さらに、1642年の「夜警」が完成した年に妻サスキアを結核で亡くしてしまうのです。サスキアは享年29歳という若さでした。
1650年 – 44歳「潤沢な遺産を所有する生活から一転、借金を抱えるように」
私生活の状況がさらに悪化
サスキアなき後のレンブラントは精力的に作品の制作を行いましたが、依頼主の注文と自らの目指している芸術との間に違いを生じるようになり、完成までに時間がかかるようになっていきました。注文通りの絵が描かれないことや長い時間待たされることに業を煮やした依頼主たちからは批判も上がるようになっていくのです。
そして、サスキアが亡くなり、女手を失ったレンブラントは乳母・家政婦としてヘールチェという女性を迎え入れ、2人はやがて恋愛感情を抱くようになりました。しかし、そのような状況でレンブラントが別の女性ヘンドリッキエを新たに家政婦として雇うようになり、その2人の間でも恋心が芽生え始め、3者の関係がこじれるようになっていきました。
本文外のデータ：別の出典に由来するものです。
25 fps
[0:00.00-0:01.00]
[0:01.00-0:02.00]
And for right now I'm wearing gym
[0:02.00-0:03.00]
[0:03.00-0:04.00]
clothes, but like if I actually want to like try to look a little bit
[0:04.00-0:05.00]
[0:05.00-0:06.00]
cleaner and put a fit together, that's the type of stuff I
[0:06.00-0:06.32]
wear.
最終的にレンブラントが選んだのは後から雇った若い家政婦ヘンドリッキエであったため、ヘールチェは怒りをぶつけるために裁判を起こします。そして、レンブラントが敗訴することとなり、毎年定額の賠償金を払うことになりました。
借金がかさむように
レンブラントはサスキアが亡くなってから浪費癖に拍車がかかり、骨董品などを買いあさるようになっていきます。その上、ヘールチェへの賠償金なども重なったことで、徐々に資金が減っていきました。最終的には無一文となり、さらには借金を抱えるようにまでなるのです。自身が保有している豪邸のローンも払えずに滞るようになり、いよいよ私生活は泥沼へと落ち込んでいくのでした。
そして、1656年、レンブラントが50歳の時に破産目前となってしまい、財産が競売にかけられるようになってしまったのです。それ以来、レンブラントは競売で得たお金を抱え、豪邸を手放し、ヘンドリッキエや息子らとともに貧民街で暮らすようになりました。
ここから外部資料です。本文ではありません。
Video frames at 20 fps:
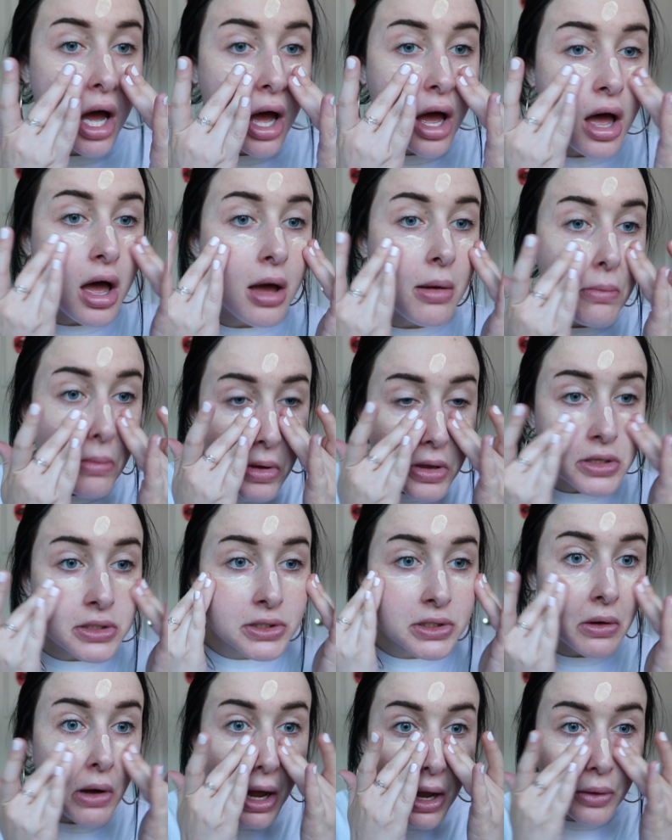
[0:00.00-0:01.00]

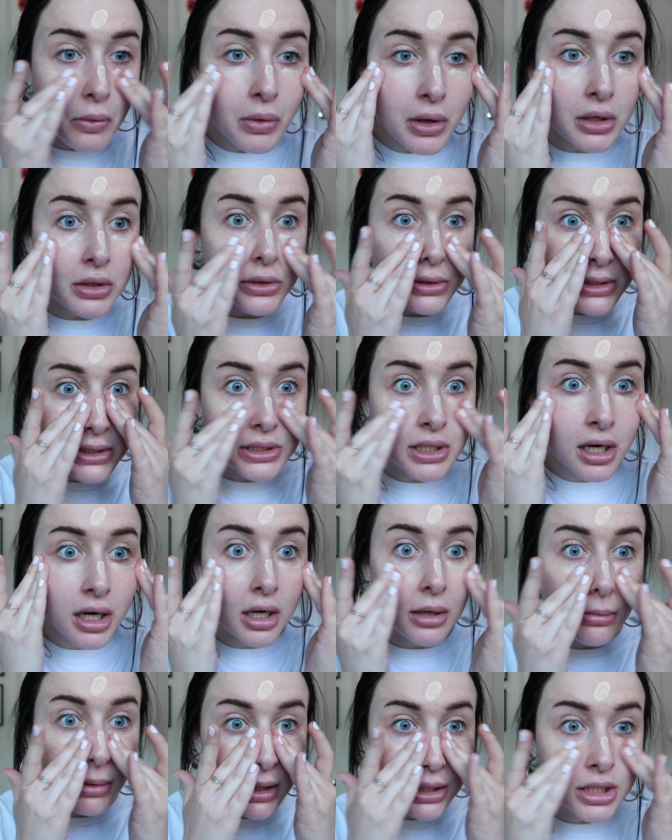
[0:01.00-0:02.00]
So I will
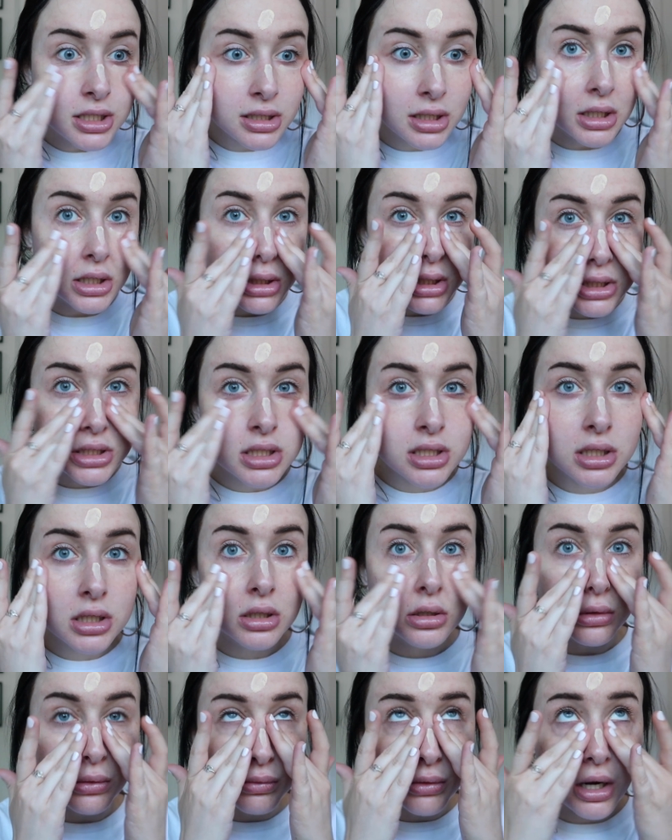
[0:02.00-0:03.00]
start by just
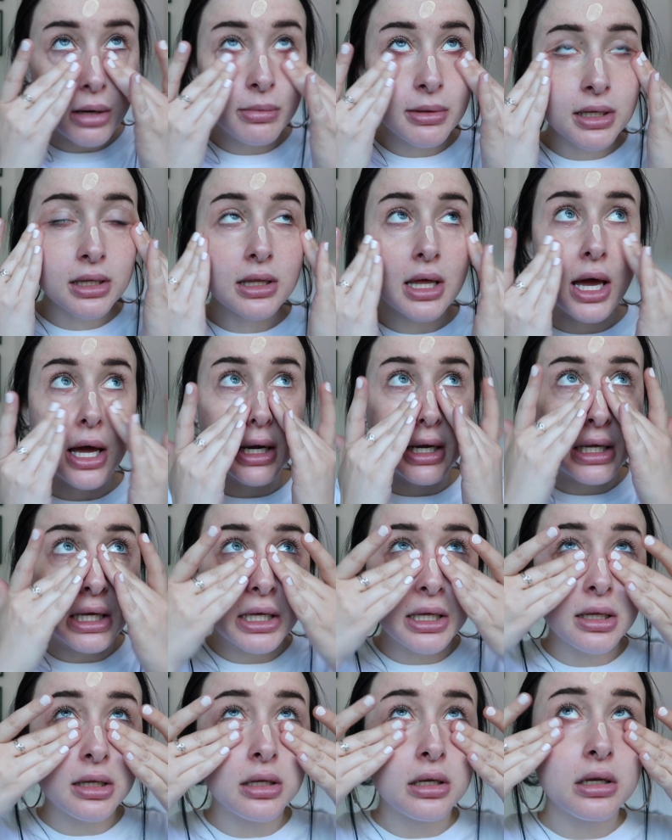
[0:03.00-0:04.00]
rubbing that
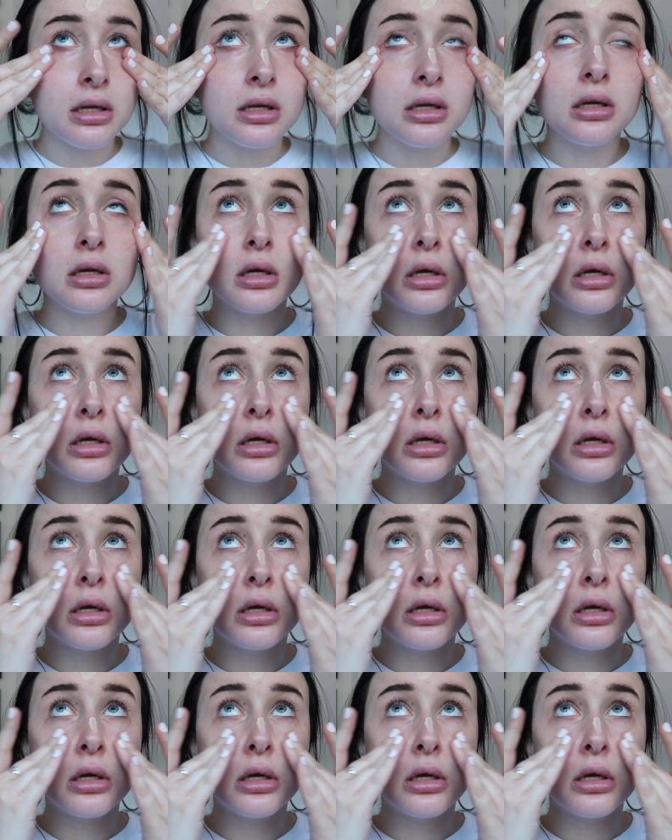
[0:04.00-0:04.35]
in.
1660年 – 54歳「晩年の質素な生活、そして63歳で帰らぬ人に」
数少なくなった依頼をこなしながら質素な生活を送るように
財産を失い、貧民街で家族と生活するようになったレンブラントは以前ほどの名声はありませんでしたが、その名は通っていたため、度々絵画の依頼を受けるようになりました。その仕事をこなしながら、質素な生活を送るようになっていくのでした。
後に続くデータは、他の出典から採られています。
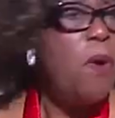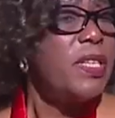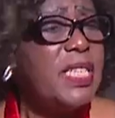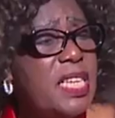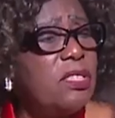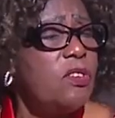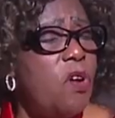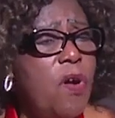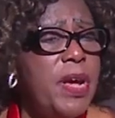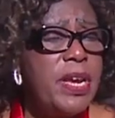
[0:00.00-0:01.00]
What is
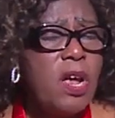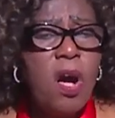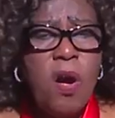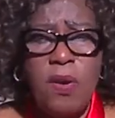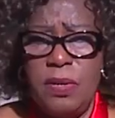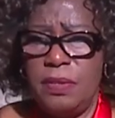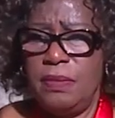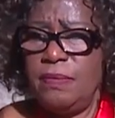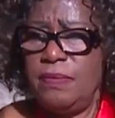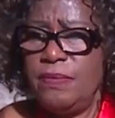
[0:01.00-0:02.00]
going on?
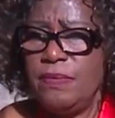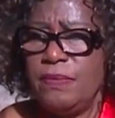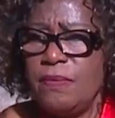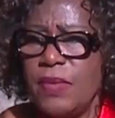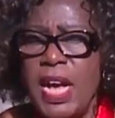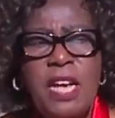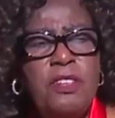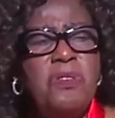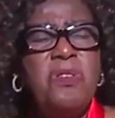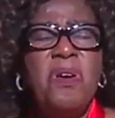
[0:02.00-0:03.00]

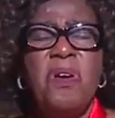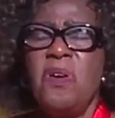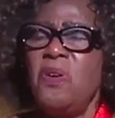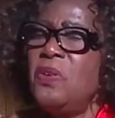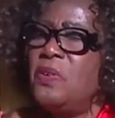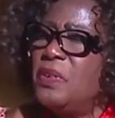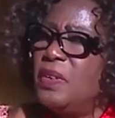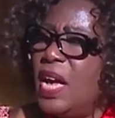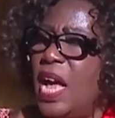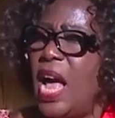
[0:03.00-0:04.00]
And you know,
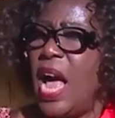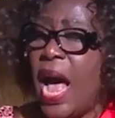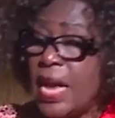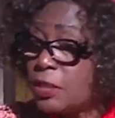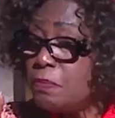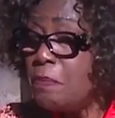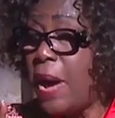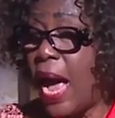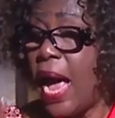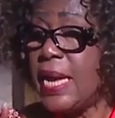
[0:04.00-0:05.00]
as
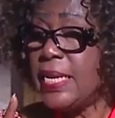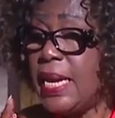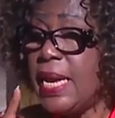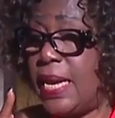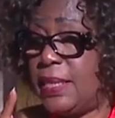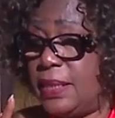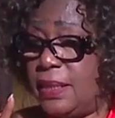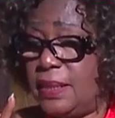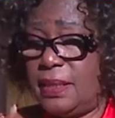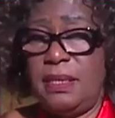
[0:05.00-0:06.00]
man
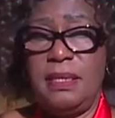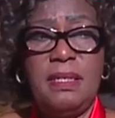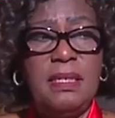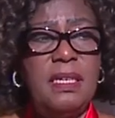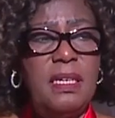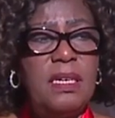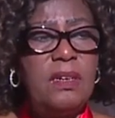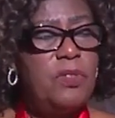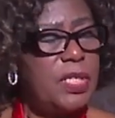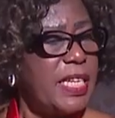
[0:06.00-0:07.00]
is,
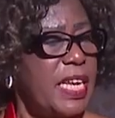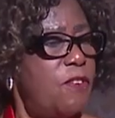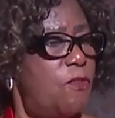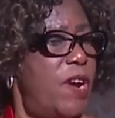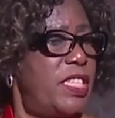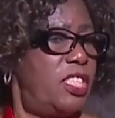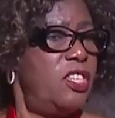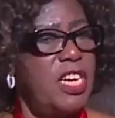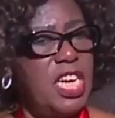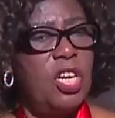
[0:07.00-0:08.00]
we started
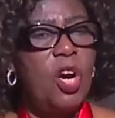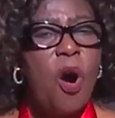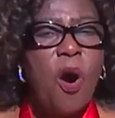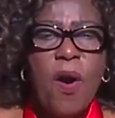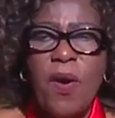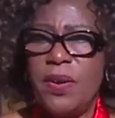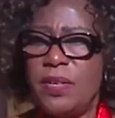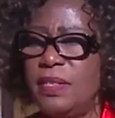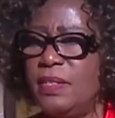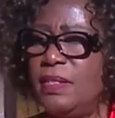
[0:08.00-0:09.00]
questioning God.
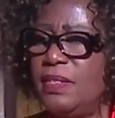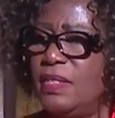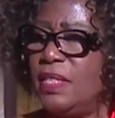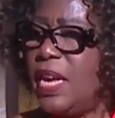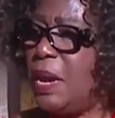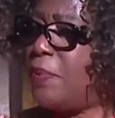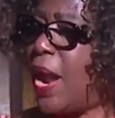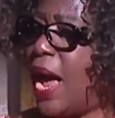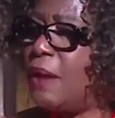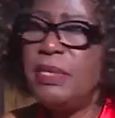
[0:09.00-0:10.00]

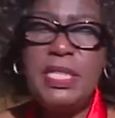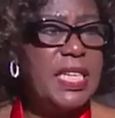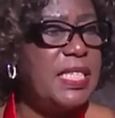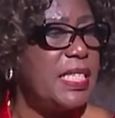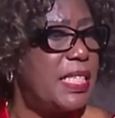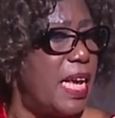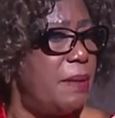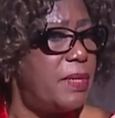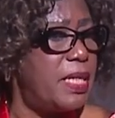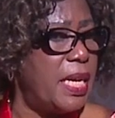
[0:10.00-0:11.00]
Abraham did the
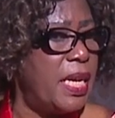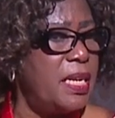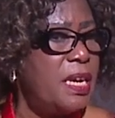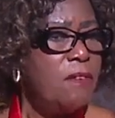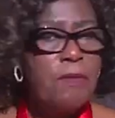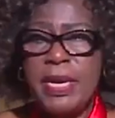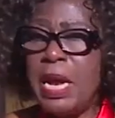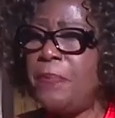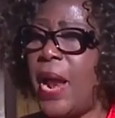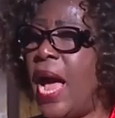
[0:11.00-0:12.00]
same thing.
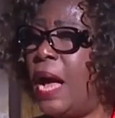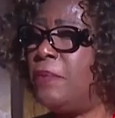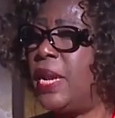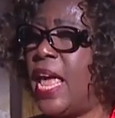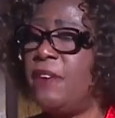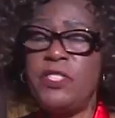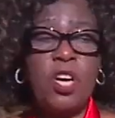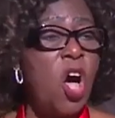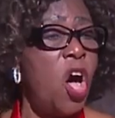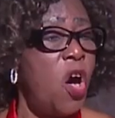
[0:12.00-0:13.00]
When Abraham
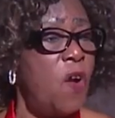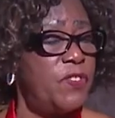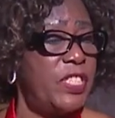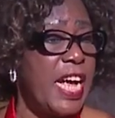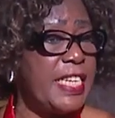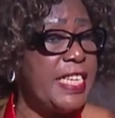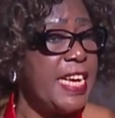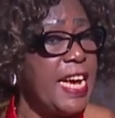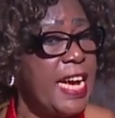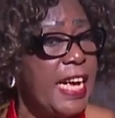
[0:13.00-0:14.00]
left all of
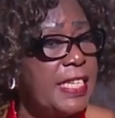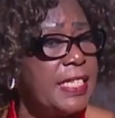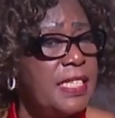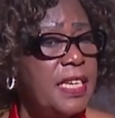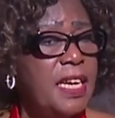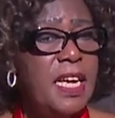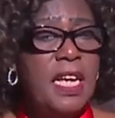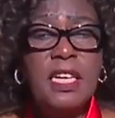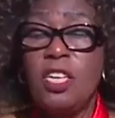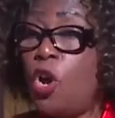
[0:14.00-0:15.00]
Chaldeans,
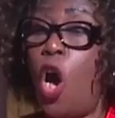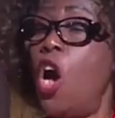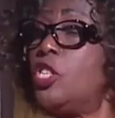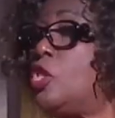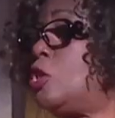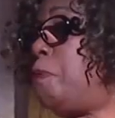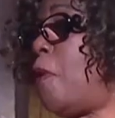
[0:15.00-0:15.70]
God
しかし、1663年に愛人ヘンドリッキエが亡くなり、1668年にはサスキアとの間に生まれ、唯一成人した息子ティトゥスが亡くなってしまうのです。最愛の家族に先立たれた晩年のレンブラントは失意の底で「パンとチーズとニシンの酢漬けだけが一日のご馳走だ」とされるほど貧しい生活を送るのでした。
63歳で帰らぬ人となり、家族が眠る教会に埋葬される
レンブラントは貧しい生活の中でも骨董品や美術品の収集をやめることができず、再度借金を抱えるようになっていきました。そのような中でも、1667年にはトスカーナ公国の皇帝がレンブラントの自画像を購入するなど、レンブラントの評判は大きく崩れることはありませんでした。
1668年に息子ティトゥスを亡くしましたが、1669年には孫のティティアの誕生を見届けることになります。そして、1669年10月4日、63歳でレンブラントは帰らぬ人となり、サスキア、ヘンドリッキエ、ティトゥスが眠る教会に埋葬されました。